Symmetric and antisymmetric states of spin singlet/triplet I'm studying the book "Quarks and Leptons: An Introductory Course In Modern Particle Physics". When I reach chapter 2 (page 33), I encounter this exercise problem that I couldn't understand:

EXERCISE 2.1 Justify the decomposition shown in (2.1) by either (1)
  considering the symmetry of the states under interchange of the nucleons or
  (2) using the angular momentum "step-down" operator.

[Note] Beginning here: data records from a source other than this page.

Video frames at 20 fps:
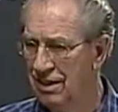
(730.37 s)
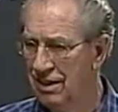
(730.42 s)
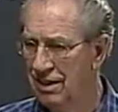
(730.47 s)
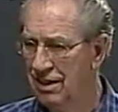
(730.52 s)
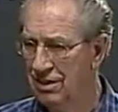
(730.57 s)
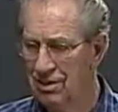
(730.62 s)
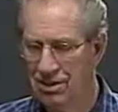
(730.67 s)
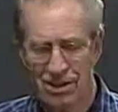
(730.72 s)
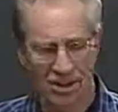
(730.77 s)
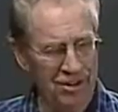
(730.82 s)

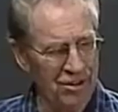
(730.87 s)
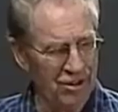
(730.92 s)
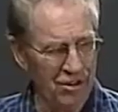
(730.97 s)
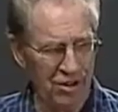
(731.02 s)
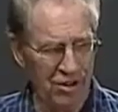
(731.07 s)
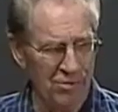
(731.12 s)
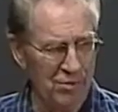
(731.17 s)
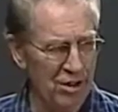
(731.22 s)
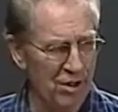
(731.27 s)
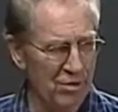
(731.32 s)
And they, in
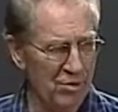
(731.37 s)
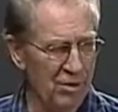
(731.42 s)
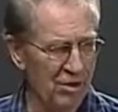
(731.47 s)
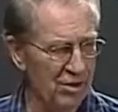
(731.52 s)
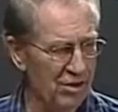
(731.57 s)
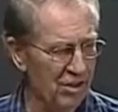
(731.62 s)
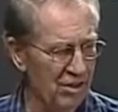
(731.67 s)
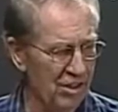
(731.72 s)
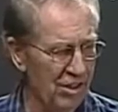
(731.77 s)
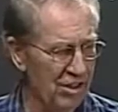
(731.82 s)
so many
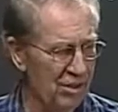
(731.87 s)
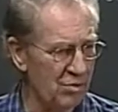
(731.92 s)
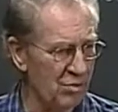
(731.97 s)
words, says,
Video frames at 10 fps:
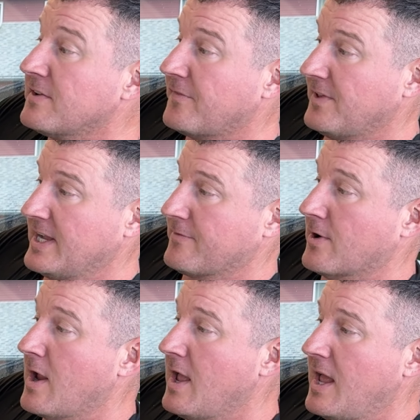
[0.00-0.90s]

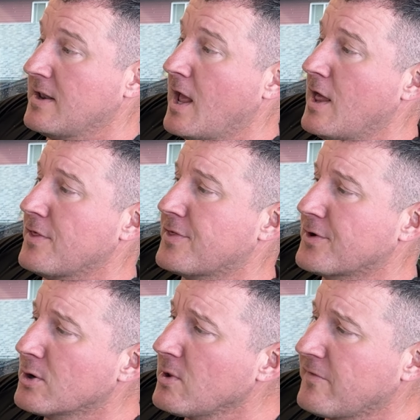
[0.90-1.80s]
flavor and
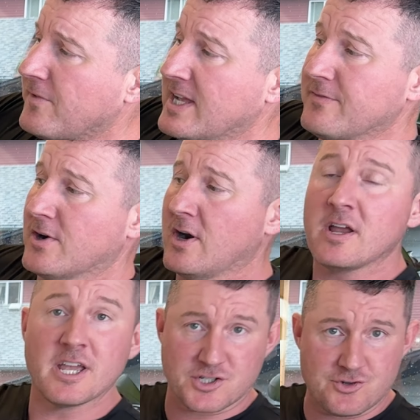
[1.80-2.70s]
thermal flavor
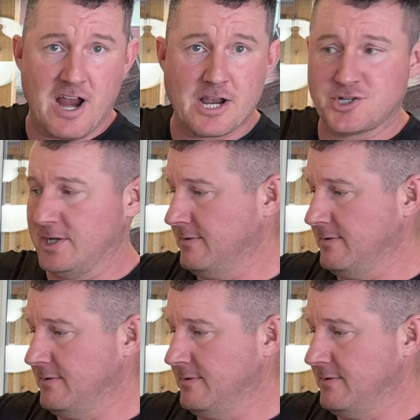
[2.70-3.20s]
extraction.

Here's the solution in the book:

My questions are: Why do these "justify" the decomposition in (2.1)? Why the state $|S=1,M_S=0>$ is said to be "also" symmetric? What does it mean that the state $|S=0,M_S=0>$ be antisymmetric due to orthogonality? I'm really confused...
I'm really new to the subject, so it'd be great if someone could help me. Thank you!
 A: If you interchange the spins, then the states are either symmetric or antisymmetric under permutation: this is more explicit if you write
$$
\sqrt{2}\vert S=1,M=0\rangle=\vert\uparrow\rangle_1\vert \downarrow\rangle_2 + \vert\downarrow\rangle_1\vert\uparrow\rangle_2\, ,
\tag{1}
$$
where $\vert \uparrow\rangle_1$ denotes particle 1 in the spin-up state etc.  
Clearly (1) is symmetric under permutation of the particle indices, i.e. it comes back to $+1$ times itself under permutation.  On the other hand
$$
\sqrt{2}\vert S=0,M=0\rangle=\vert\uparrow\rangle_1\vert \downarrow\rangle_2 - \vert\downarrow\rangle_1\vert\uparrow\rangle_2\, ,
\tag{2}
$$
is clearly antisymmetric under permutation of particles indices, i.e. this states comes back to $-1$ times itself under permutation.
Finally, note that all $S=1$ states are symmetric in the sense above irrespective of the value of $M$.
Since $L_x=L_x^{(1)}+L_x^{(2)}$, i.e. the total $L_x$ is the sum of the projection for particles $1$ and $2$, with $L_x^{(1)}$ action on states for particle 1 etc, is unchanged under permutation of particles, the operator $L_\pm = L_\pm^{(1)}+L_\pm^{(1)}$ will not change the permutation symmetry of the state $\vert S,M\rangle$ when stepping up or down since, if $\vert S,M\rangle$ has a definite permutation symmetry, 
$$
L_\pm \vert S,M\rangle
$$
will have the same permutation symmetry as $\vert S,M\rangle$.